Segment Open
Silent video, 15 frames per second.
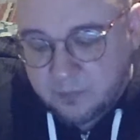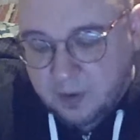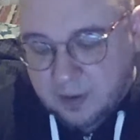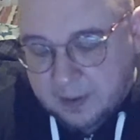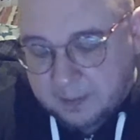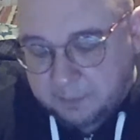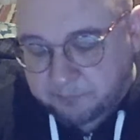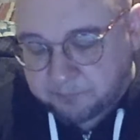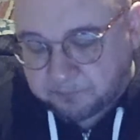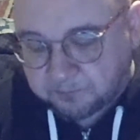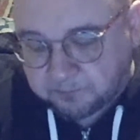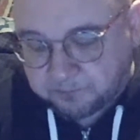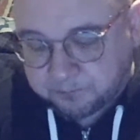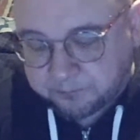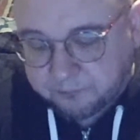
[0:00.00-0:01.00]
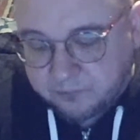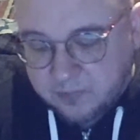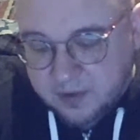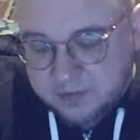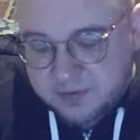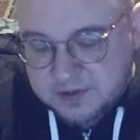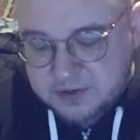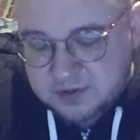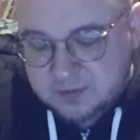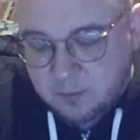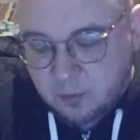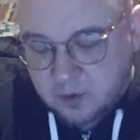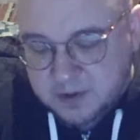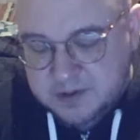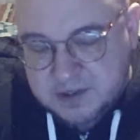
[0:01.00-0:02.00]
Um, this is
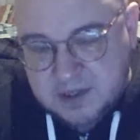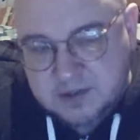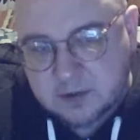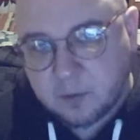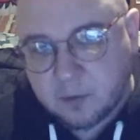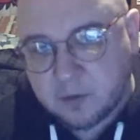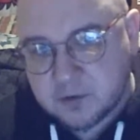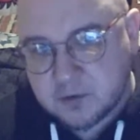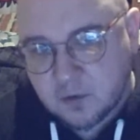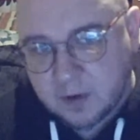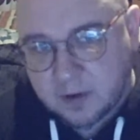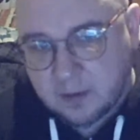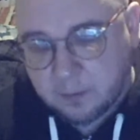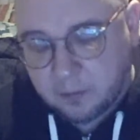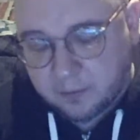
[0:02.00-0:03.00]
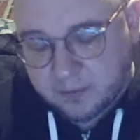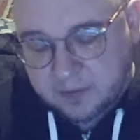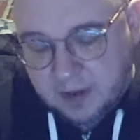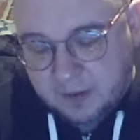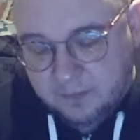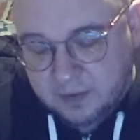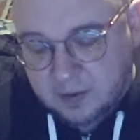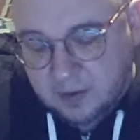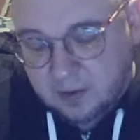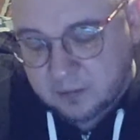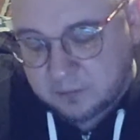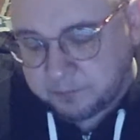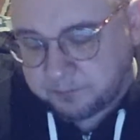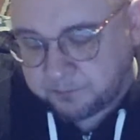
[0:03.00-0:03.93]
more accessible and drinkable in that regard.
Segment Closed
> _What needs to be done_: The entries should be printed again exactly as written, leaving all pictures out.

> _Written answer_:
Silent video, 15 frames per second.
[0:00.00-0:01.00]
[0:01.00-0:02.00]
Um, this is
[0:02.00-0:03.00]
[0:03.00-0:03.93]
more accessible and drinkable in that regard.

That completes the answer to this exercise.